"""FSDP2 local-shard optimizer sample.

What it is: a compact public-safe excerpt of the shape checks the MegaCpp POC
optimizer uses when parameters are sharded by FSDP2.

Why it exists: optimizer code often sees full-shaped gradients and local-shaped
parameters at the same time.

What problem it solves: it shows how the local row shard is recovered before an
optimizer step, so the optimizer does not silently step the wrong view.
"""

from __future__ import annotations


def shard0_bounds(*, total_rows: int, world_size: int, rank: int) -> tuple[int, int]:
    """Match the first-dimension shard split used by the MegaCpp POC helper."""

    base = total_rows // world_size
    remainder = total_rows % world_size
    start = rank * base + min(rank, remainder)
    length = base + (1 if rank < remainder else 0)
    return start, length


def local_grad_slice(*, total_rows: int, local_rows: int, world_size: int, rank: int) -> dict[str, int]:
    """Return the grounded local-row slice for an FSDP2-style optimizer shard."""

    start, length = shard0_bounds(total_rows=total_rows, world_size=world_size, rank=rank)
    if length != local_rows:
        raise ValueError(
            f"local shard mismatch: expected local_rows={local_rows}, got shard length={length}"
        )
    return {
        "start_row": start,
        "row_count": length,
    }


def qkv_local_split_sizes(qkv_split_sizes: tuple[int, ...], *, local_row_dim: int) -> tuple[int, ...]:
    """Scale full-row split metadata down to the current local optimizer shard."""

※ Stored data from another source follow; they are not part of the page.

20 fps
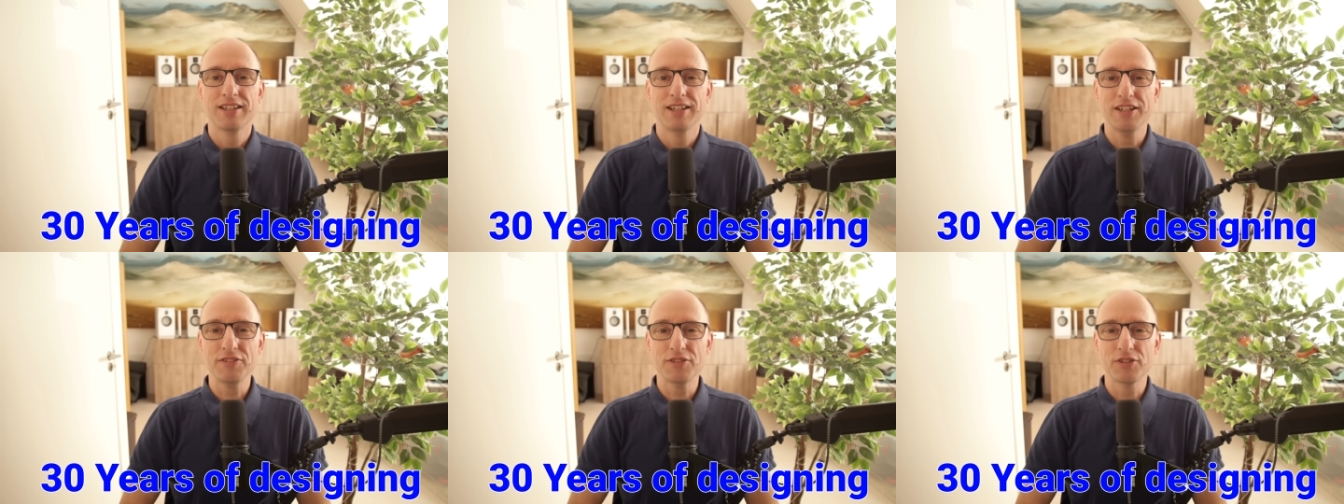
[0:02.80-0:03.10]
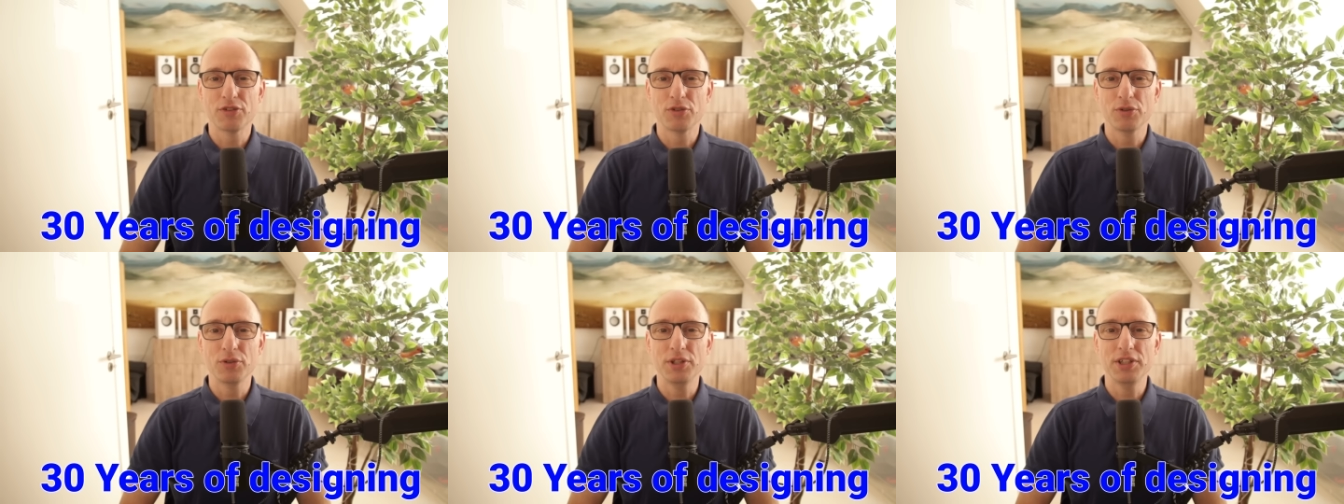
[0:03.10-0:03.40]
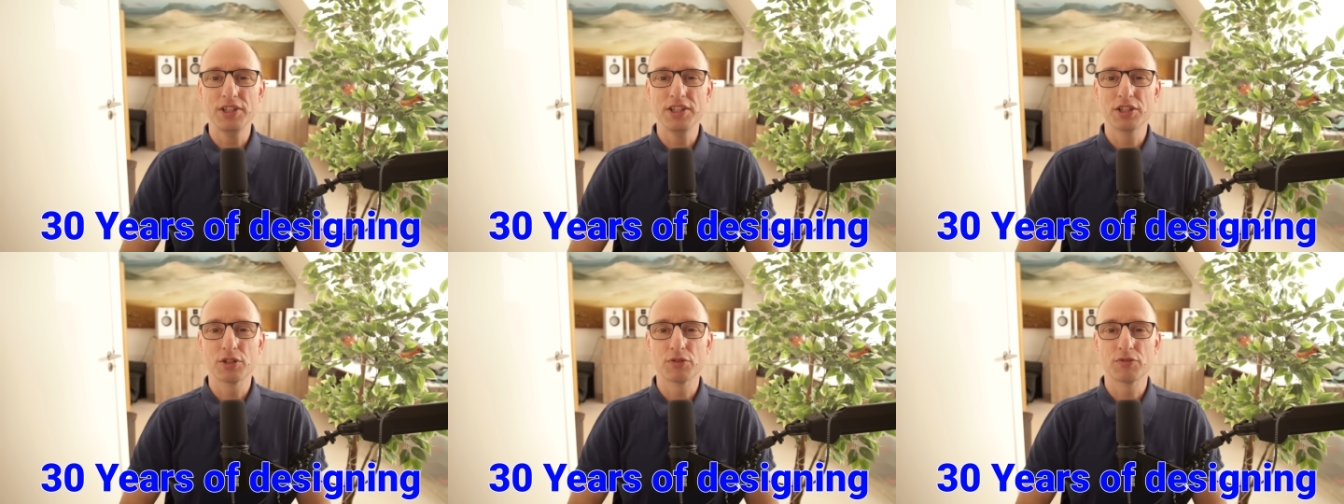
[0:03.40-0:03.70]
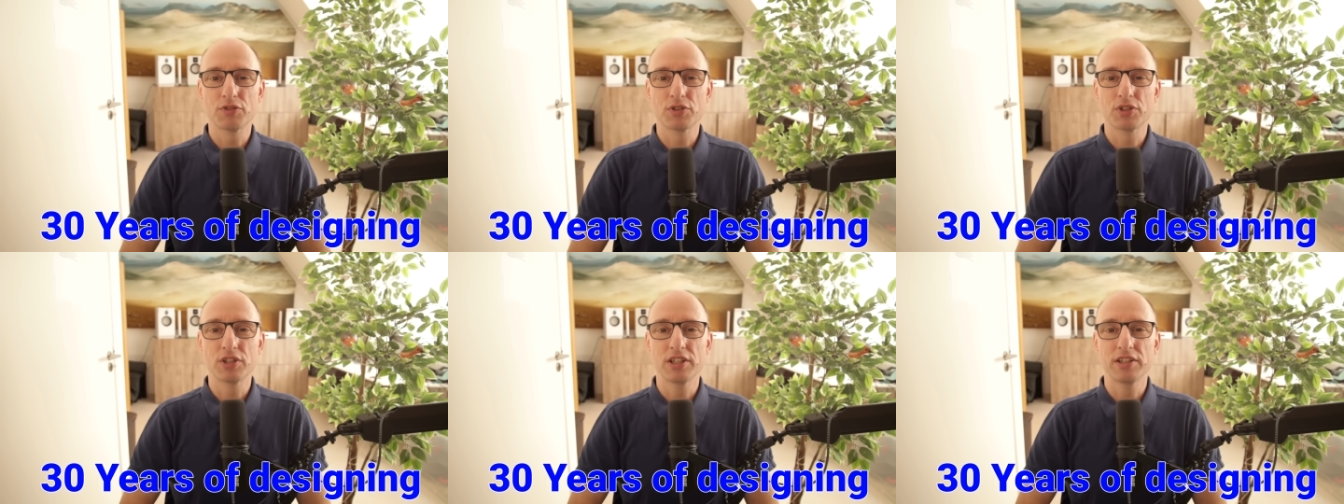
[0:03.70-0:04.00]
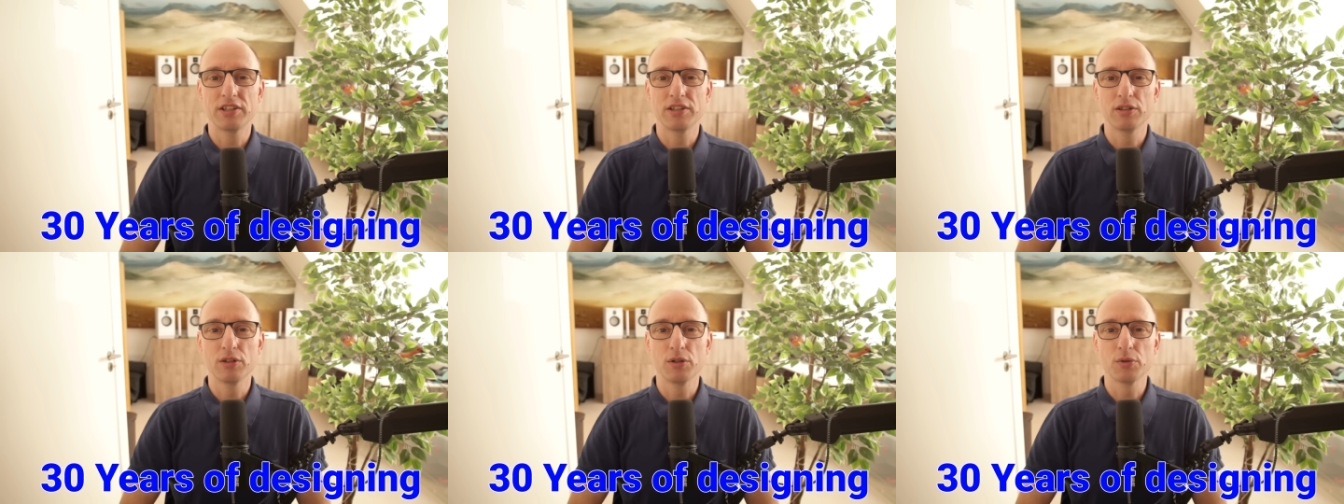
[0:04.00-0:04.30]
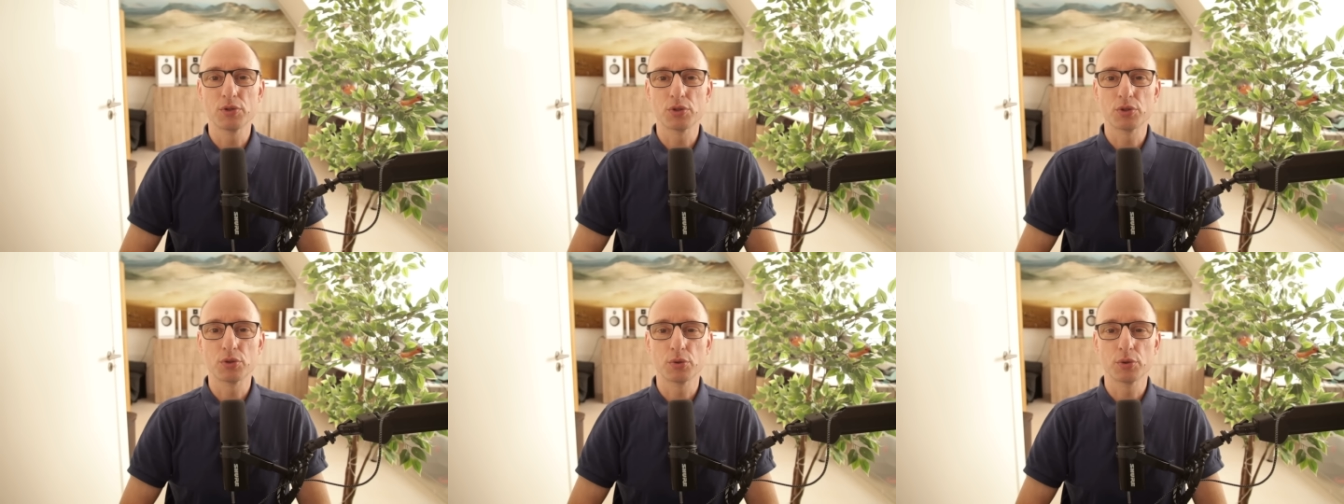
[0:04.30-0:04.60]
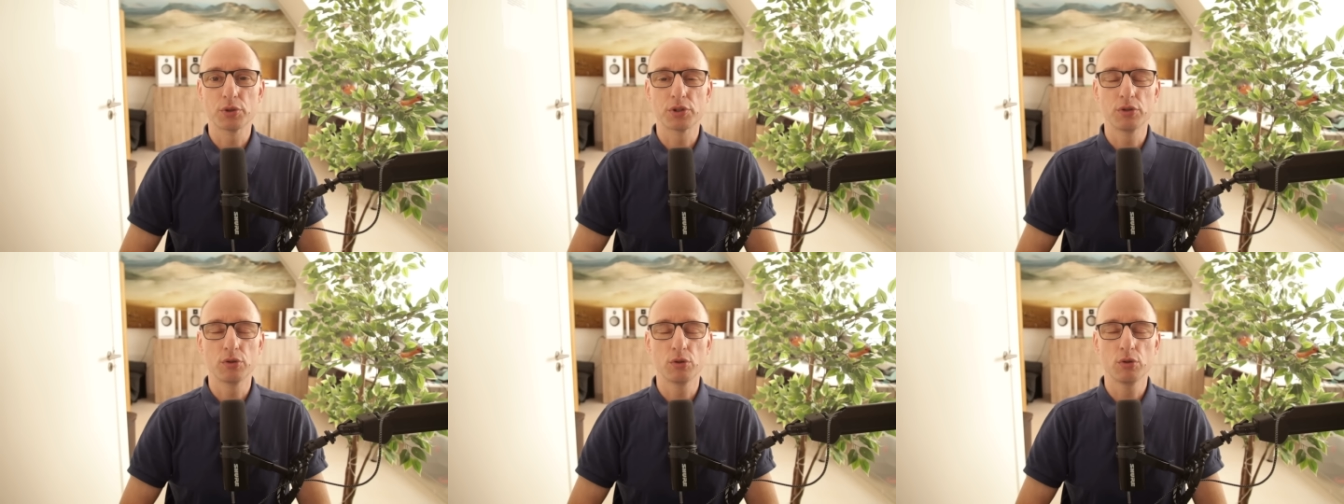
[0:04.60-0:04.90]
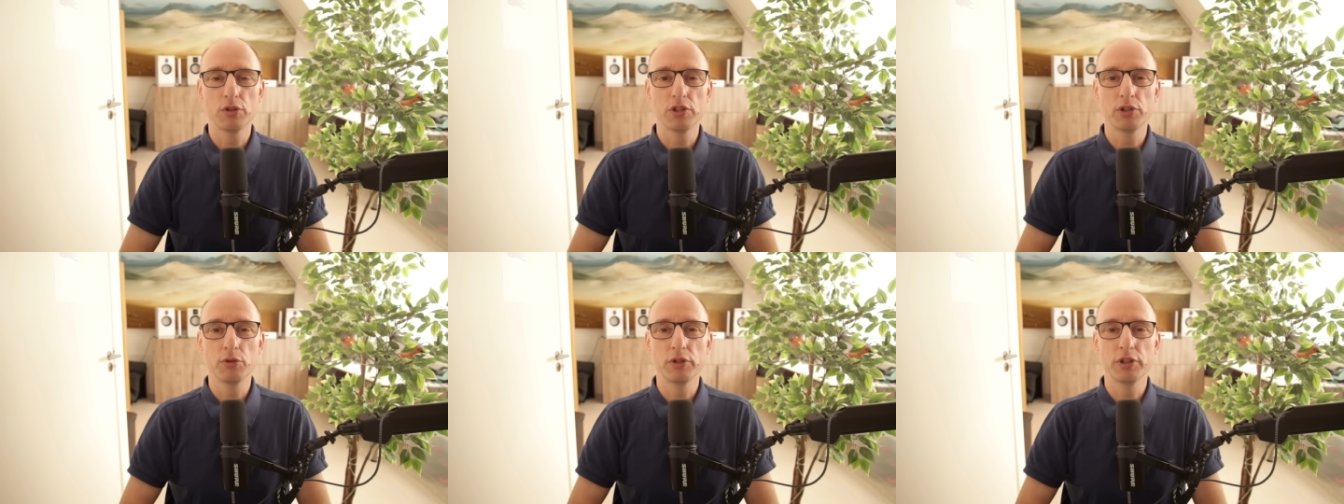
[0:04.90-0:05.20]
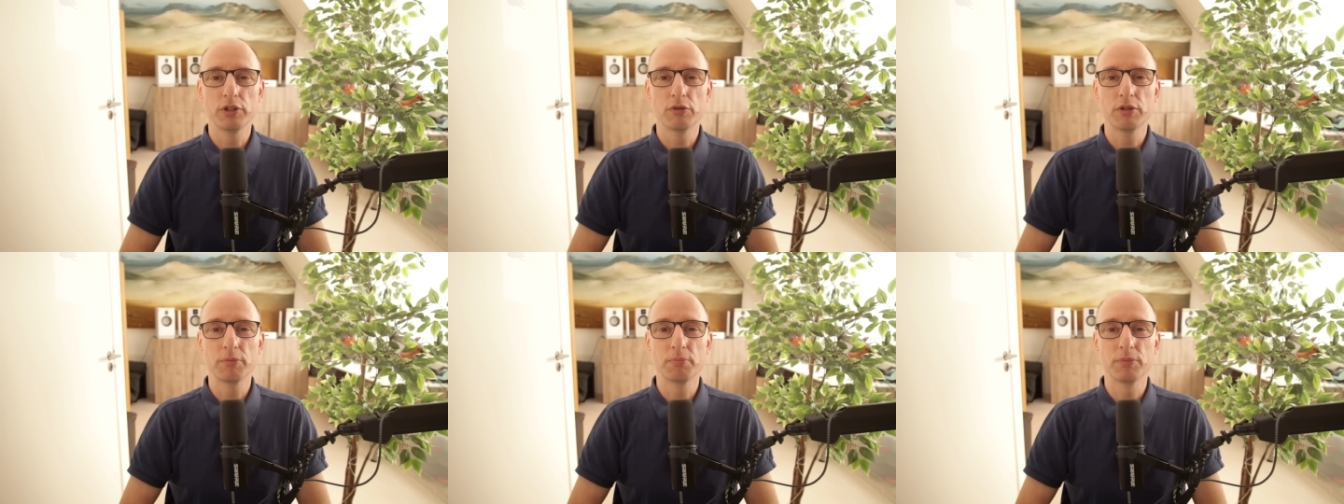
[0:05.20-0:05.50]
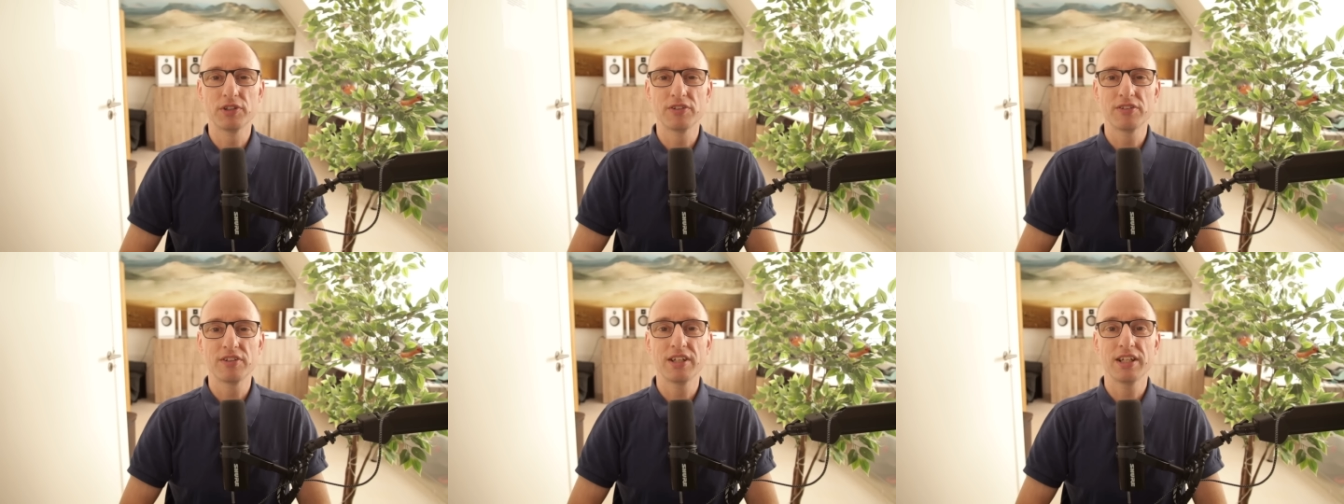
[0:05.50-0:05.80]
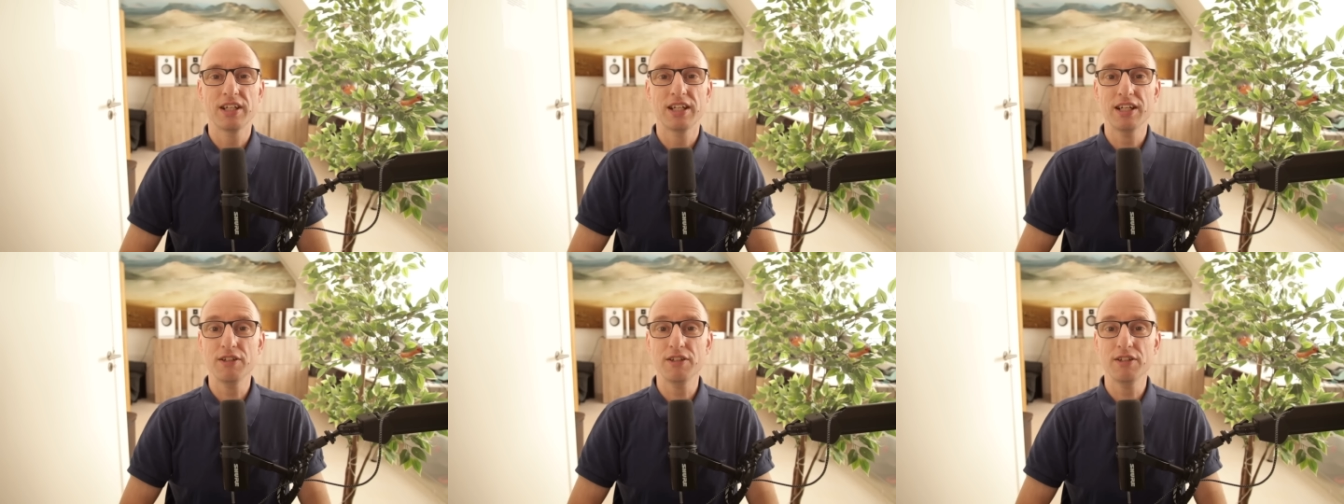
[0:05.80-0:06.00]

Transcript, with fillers: After 30 years of designing low distortion audio equipment,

    full_dim = sum(qkv_split_sizes)
    if full_dim <= 0 or local_row_dim <= 0 or local_row_dim == full_dim:
        return qkv_split_sizes
    scaled = tuple(part * local_row_dim // full_dim for part in qkv_split_sizes)
    remainder = local_row_dim - sum(scaled)
    if remainder:
        scaled = scaled[:-1] + (scaled[-1] + remainder,)
    return scaled